“J'ai quitté la médecine pour la psychologie, maintenant toute la tribu pense que je suis devenu fou”

Une fille originaire de Bishop nous a écrit un message très important pour la jeunesse albanaise. Son histoire a commencé dans les mois cruciaux du bal, quand sa tribu, pas elle, a décidé quelle branche choisir pour l'école supérieure. Papa et maman ne m'ont pas demandé. L'Union européenne
Une fille originaire de Bishop nous a écrit un message très important pour la jeunesse albanaise. Son histoire a commencé dans les mois cruciaux du bal, quand sa tribu, pas elle, a décidé quelle branche choisir pour l'école supérieure.
Voici comment elle envoie le message :
Papa et maman ne m'ont pas demandé. Ils étaient obsédés par l'idée que depuis que j'étais un excellent élève, je devais devenir médecin. Toute la tribu s'est réunie et a décidé pour moi. On m'a dit que je n'avais pas le choix. Alors je l'ai fait, malgré la pression, même si je voulais une autre branche, et mon peuple a organisé une fête. On en a une centaine.
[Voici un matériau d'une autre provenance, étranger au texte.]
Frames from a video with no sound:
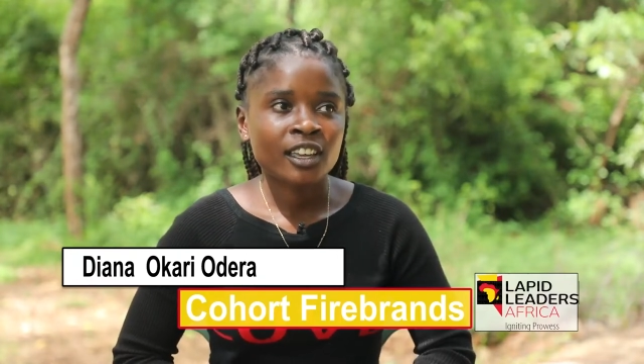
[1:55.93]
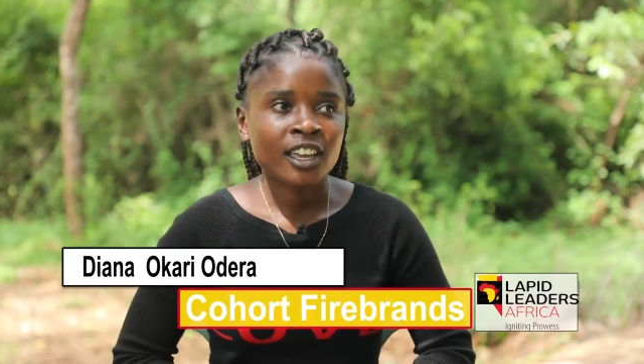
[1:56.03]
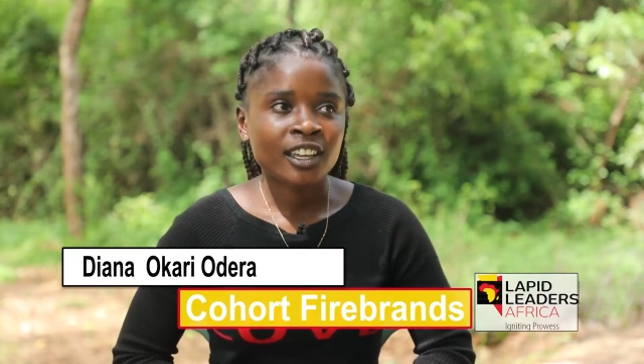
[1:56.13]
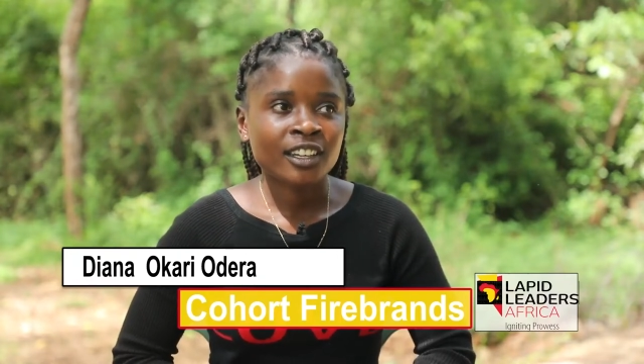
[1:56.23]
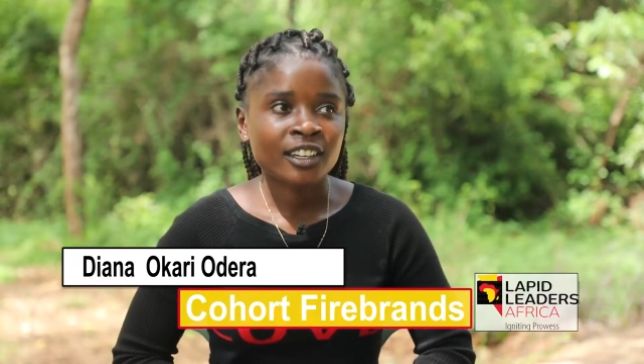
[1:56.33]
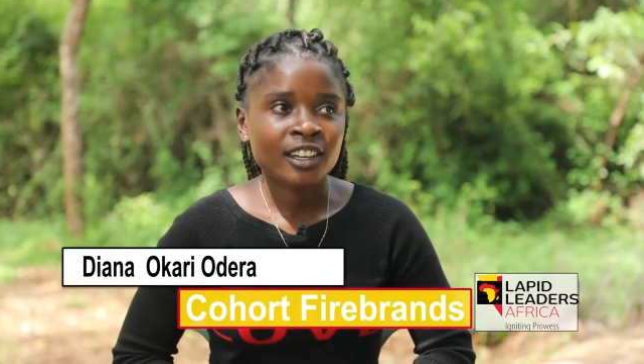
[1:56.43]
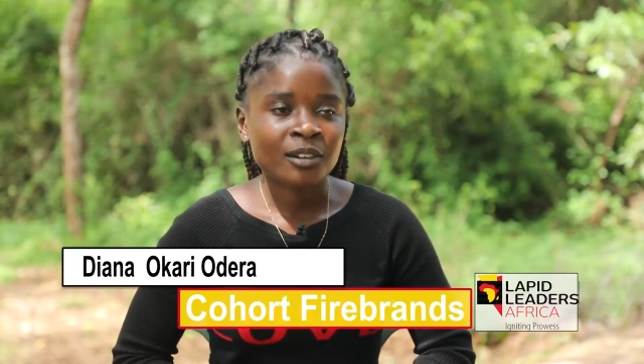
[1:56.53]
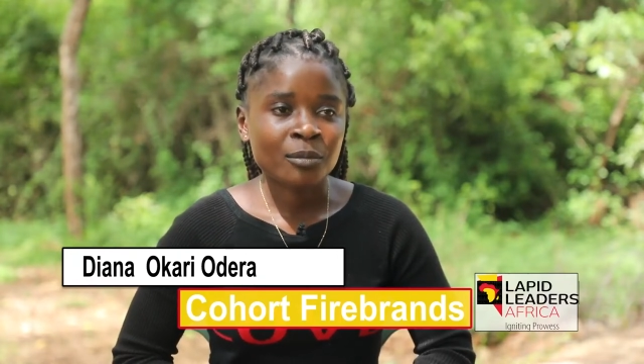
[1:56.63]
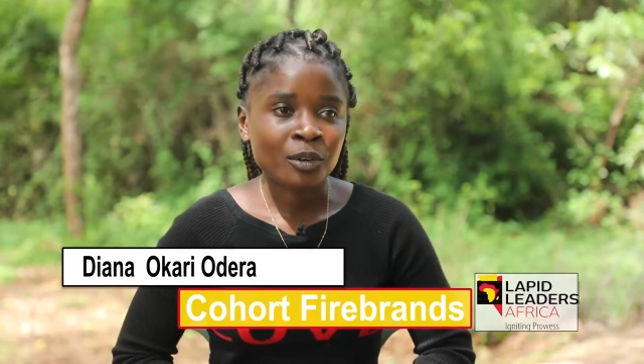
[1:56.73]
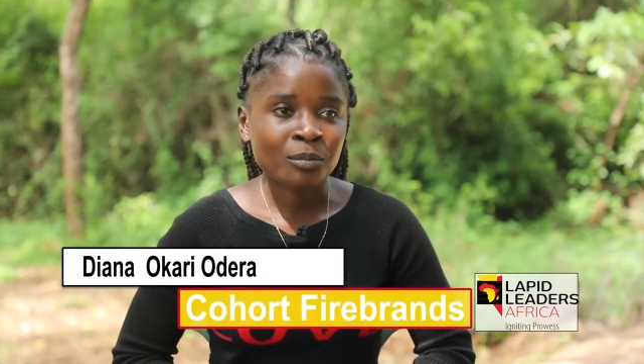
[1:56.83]
and
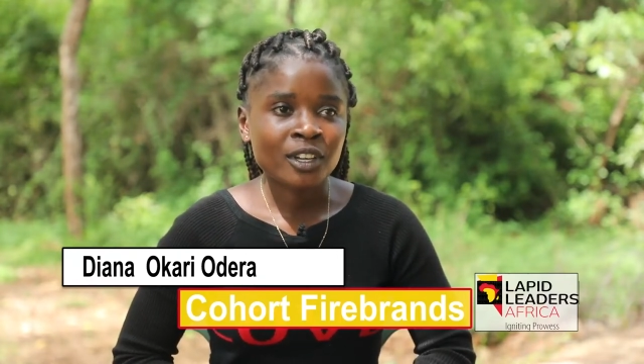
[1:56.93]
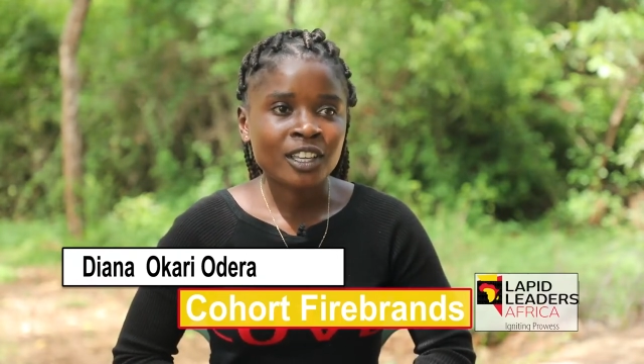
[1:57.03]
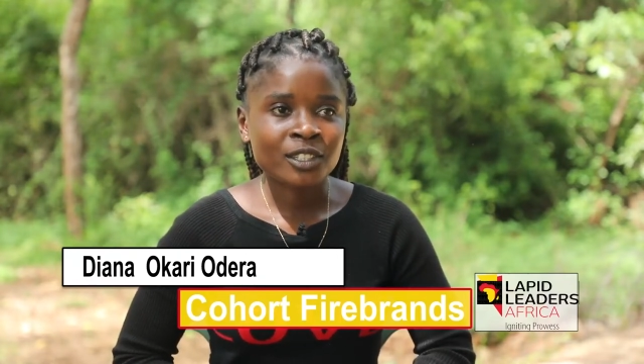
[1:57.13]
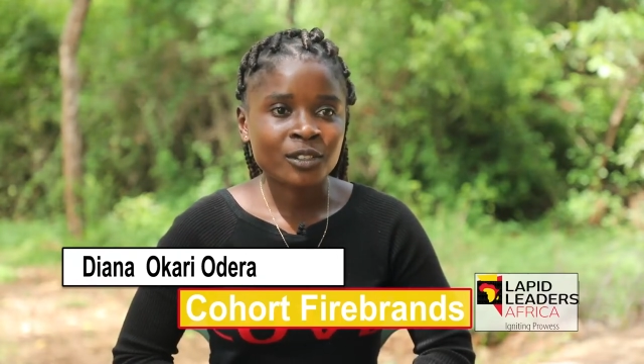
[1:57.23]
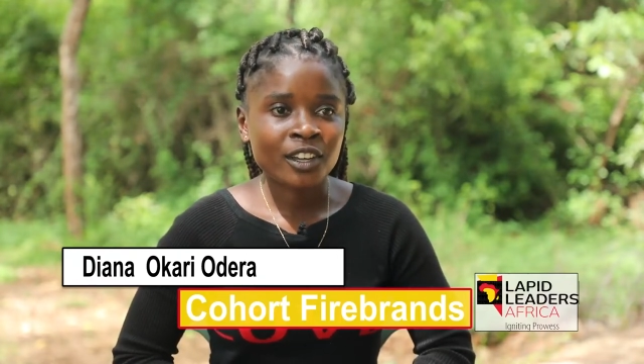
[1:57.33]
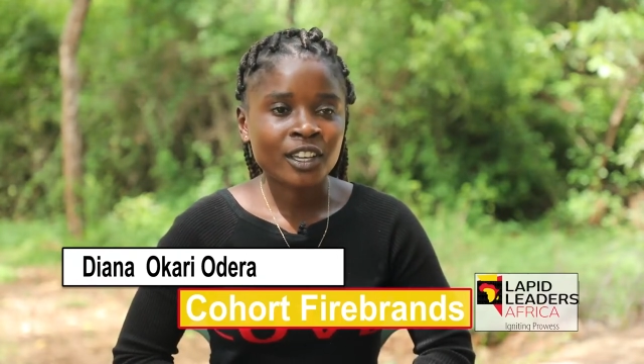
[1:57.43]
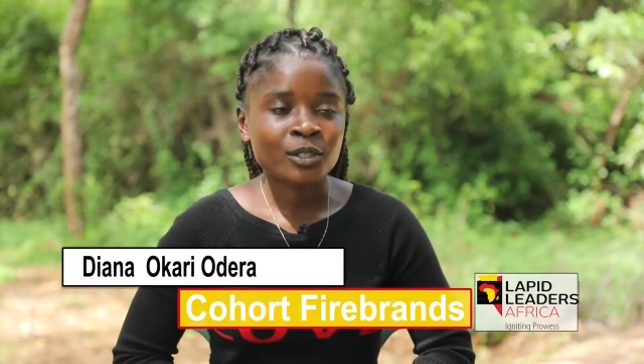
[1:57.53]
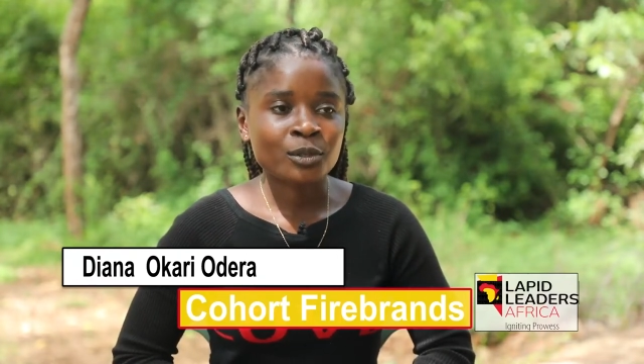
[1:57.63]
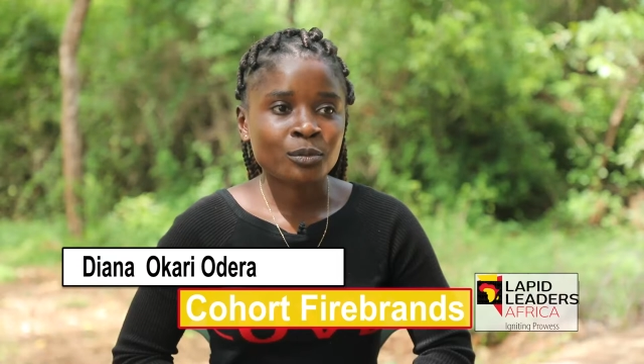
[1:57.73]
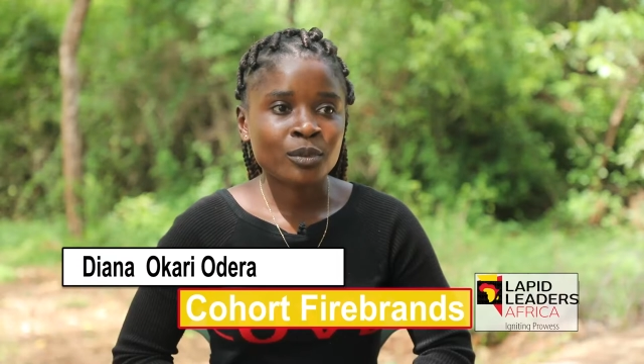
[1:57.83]
I'm hoping it's going
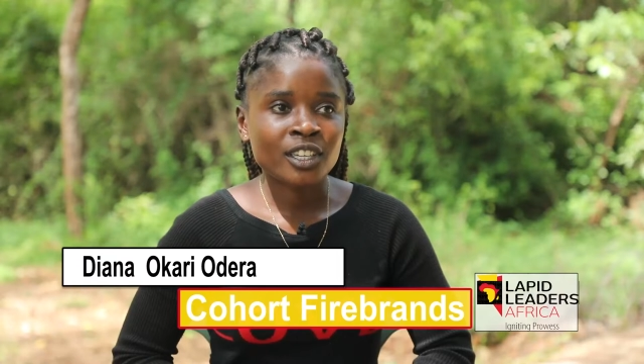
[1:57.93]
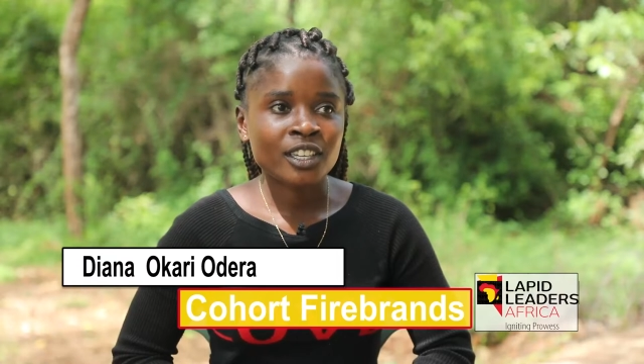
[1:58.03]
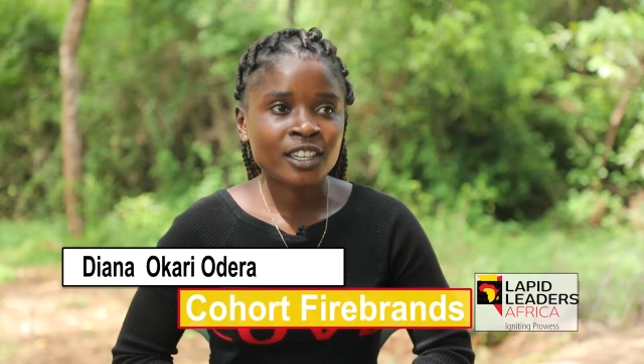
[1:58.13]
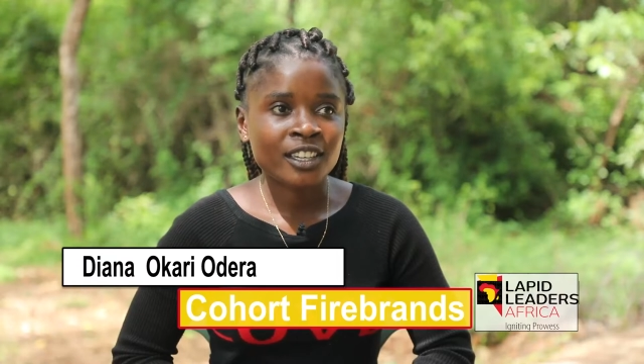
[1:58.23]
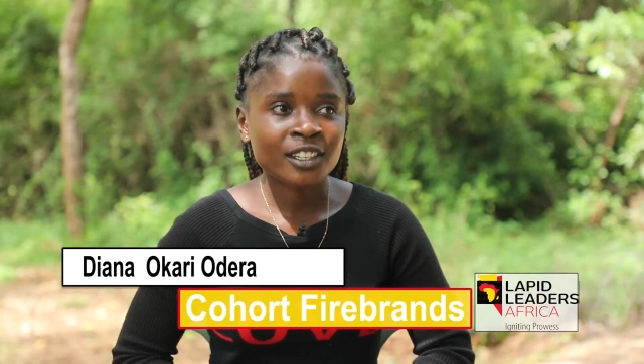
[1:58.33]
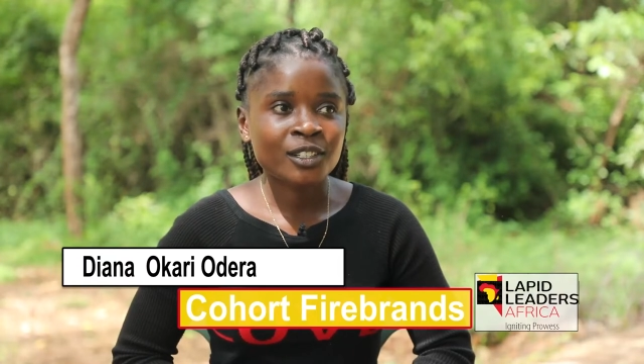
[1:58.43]
to be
Ses mots prennent le rythme suivant parce que l'histoire change.
J'ai terminé ma première année avec succès parce que j'étais vraiment bon dans les livres. Le problème était que je ne voulais pas de médicaments. J'avais toujours rêvé de psychologie. J'ai toujours détesté les médecins et j'ai eu du mal à entrer dans les hôpitaux. Même aujourd'hui. J'ai donc décidé de quitter l'école. À la fin de juin, j'ai rencontré une femme qui vivait en Italie. Elle m'a emmenée et il s'est avéré mon sauveur. J'ai passé un an de congé, mais je suis allé à l'université pour la psychologie. Elle me paie tout. Je suis en terminale aujourd'hui, et je vais bien. J'ai déjà reçu des offres d'emploi, même en écrivant dans un journal sur les problèmes des enfants”.
Qu'en pensent ses parents ? Voici ce qu'elle décrit :
Je ne peux pas rentrer chez moi. Ils pensent que je suis avec un mec. Ils ne me croient pas. Personne ne me croit. Ma tribu pense que je suis fou parce que laisser la médecine pour la psychologie et laisser ma famille derrière moi est un geste de prostituées. Je ne peux pas retourner en Albanie”
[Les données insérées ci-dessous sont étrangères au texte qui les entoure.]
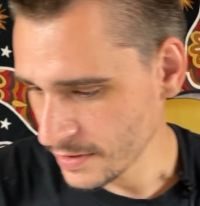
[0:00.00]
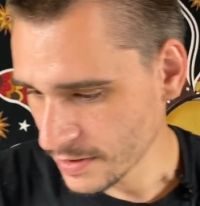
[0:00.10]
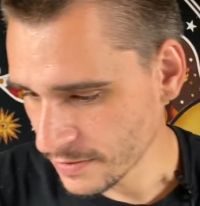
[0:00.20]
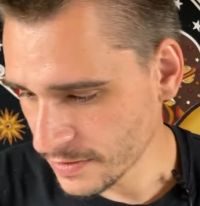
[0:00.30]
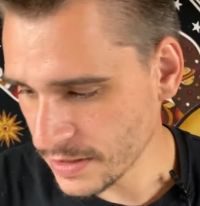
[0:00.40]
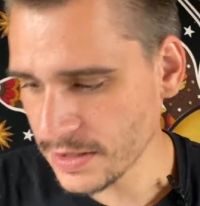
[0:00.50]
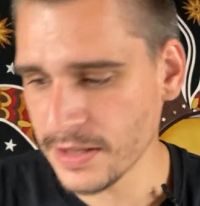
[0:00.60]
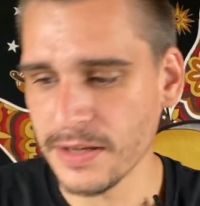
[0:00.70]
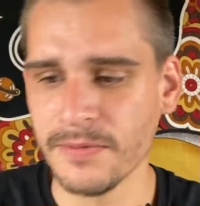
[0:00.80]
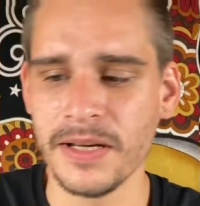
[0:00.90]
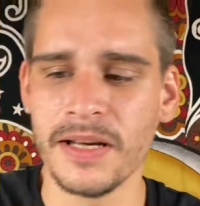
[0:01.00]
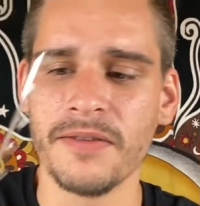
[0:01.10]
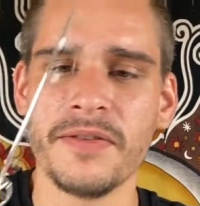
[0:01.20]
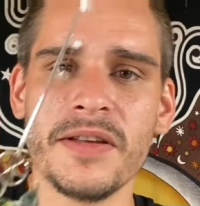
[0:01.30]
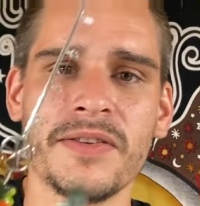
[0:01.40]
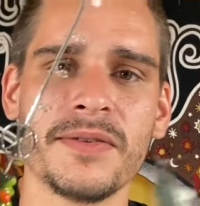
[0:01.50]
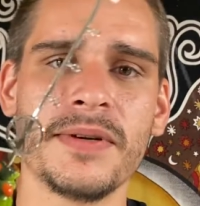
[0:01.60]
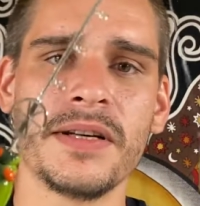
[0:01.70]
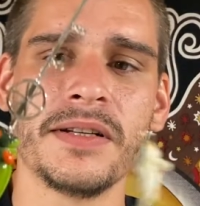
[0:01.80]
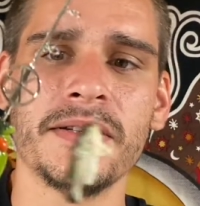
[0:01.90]
All right, and then we have this
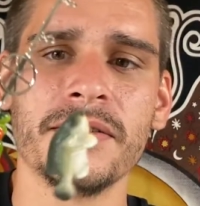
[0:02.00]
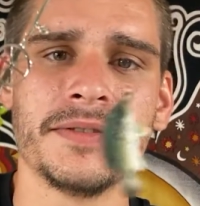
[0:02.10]
one.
En fin de compte, notre fille promet de nous écrire à nouveau, mais seulement quand elle vient travailler pour livrer son message.
Je te promets que je vais commencer les photos de mon nouveau travail, ce qui sera génial. Je veux dire à tous les jeunes d'oser. L'école n'est pas pour l'argent mais pour donner un sens à la vie. Je fais”.